REQUIREMENT>
Only the lines from the one holding "[0:01.00-0:02.00]" through the end of the records below are to be reproduced exactly, and pictures are to be omitted.

[Dataset entries]
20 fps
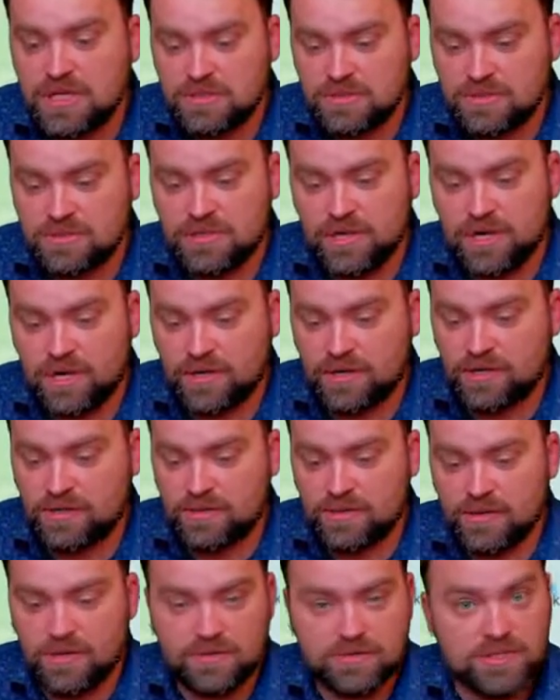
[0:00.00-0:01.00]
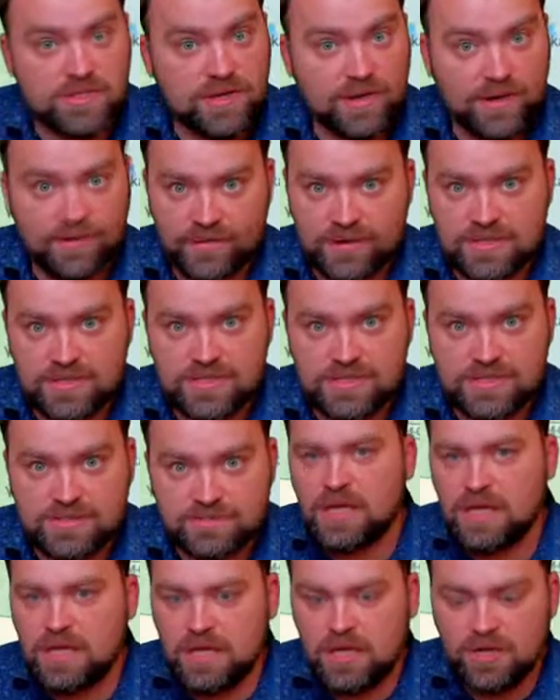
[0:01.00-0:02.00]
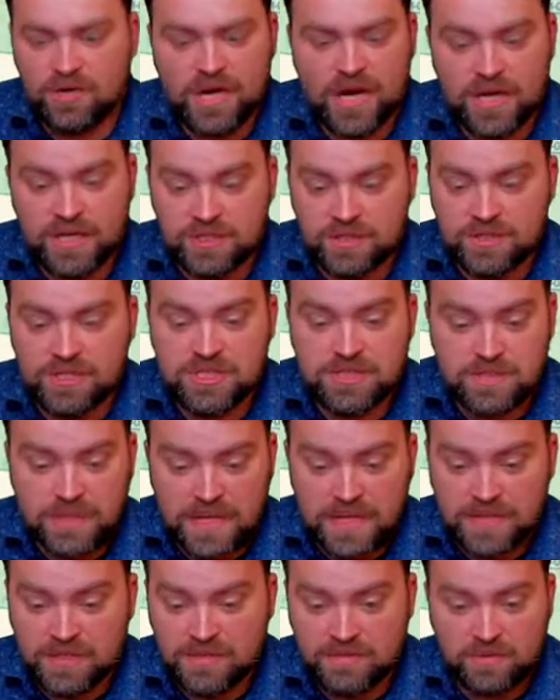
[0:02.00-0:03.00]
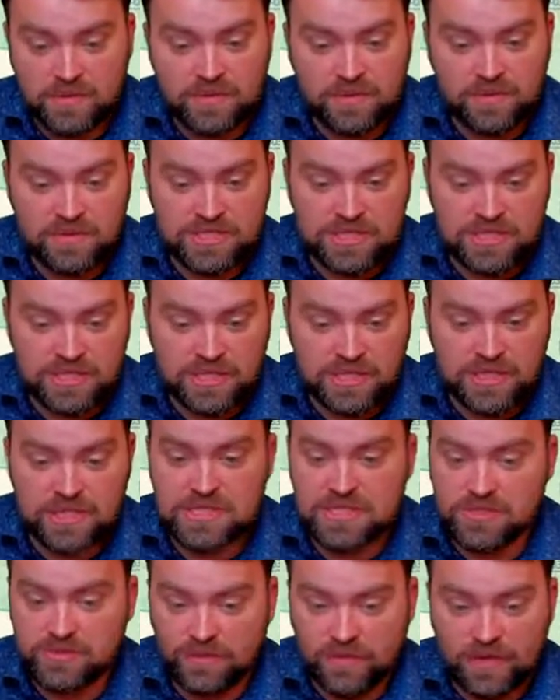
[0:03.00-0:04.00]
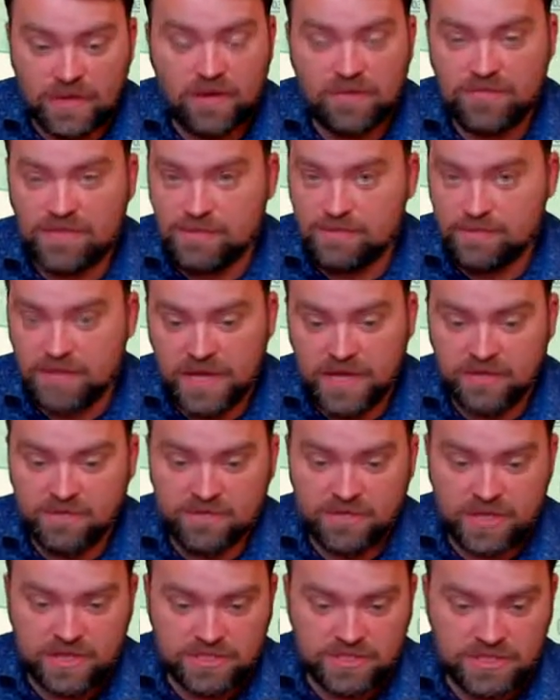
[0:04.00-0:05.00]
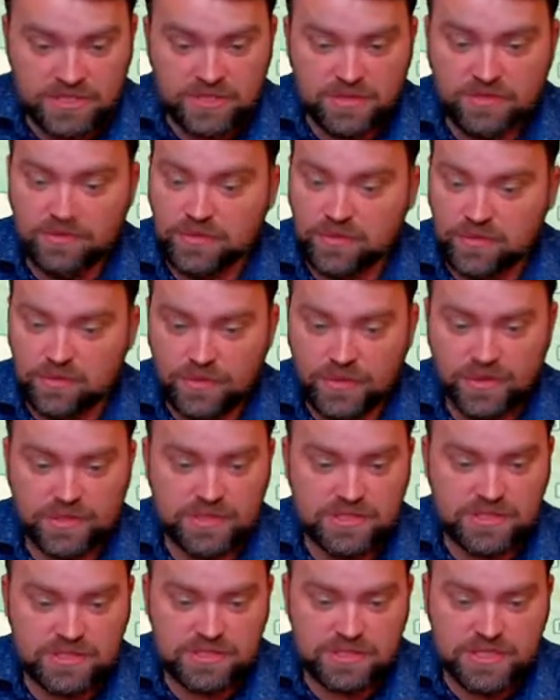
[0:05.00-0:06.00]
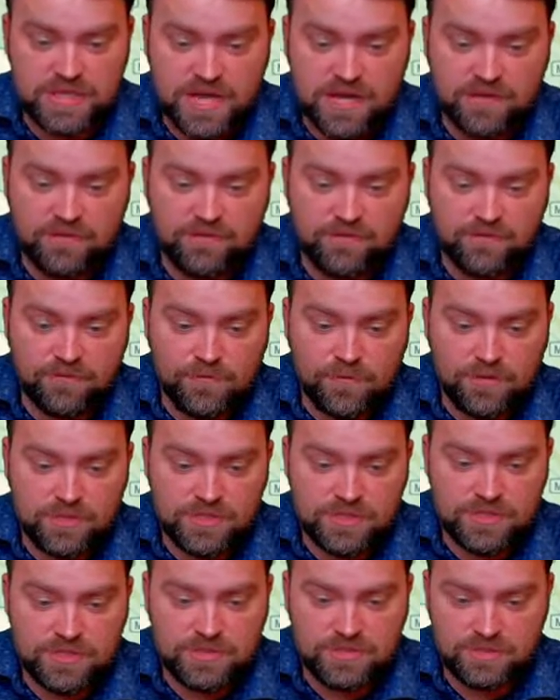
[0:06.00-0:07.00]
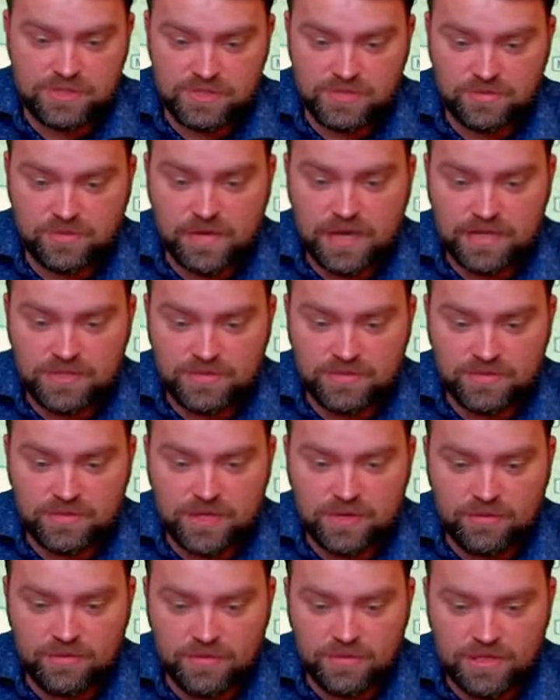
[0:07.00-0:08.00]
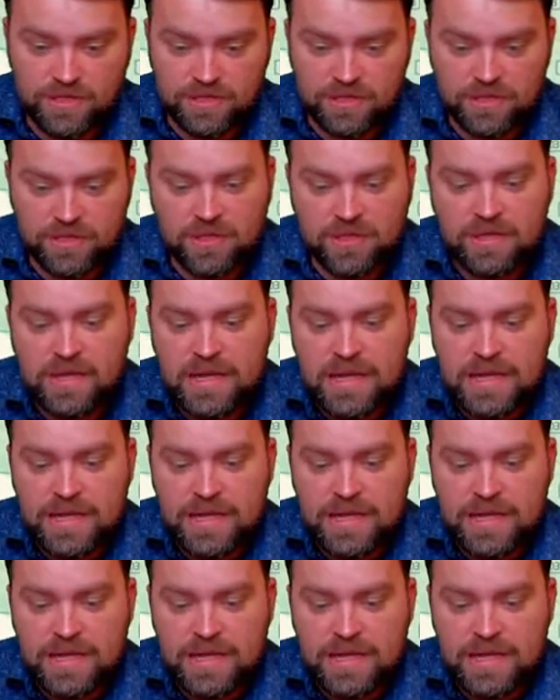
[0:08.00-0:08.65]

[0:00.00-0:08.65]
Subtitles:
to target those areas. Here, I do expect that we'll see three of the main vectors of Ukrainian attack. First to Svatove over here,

TASK RESPONSE>
[0:01.00-0:02.00]
[0:02.00-0:03.00]
[0:03.00-0:04.00]
[0:04.00-0:05.00]
[0:05.00-0:06.00]
[0:06.00-0:07.00]
[0:07.00-0:08.00]
[0:08.00-0:08.65]

[0:00.00-0:08.65]
Subtitles:
to target those areas. Here, I do expect that we'll see three of the main vectors of Ukrainian attack. First to Svatove over here,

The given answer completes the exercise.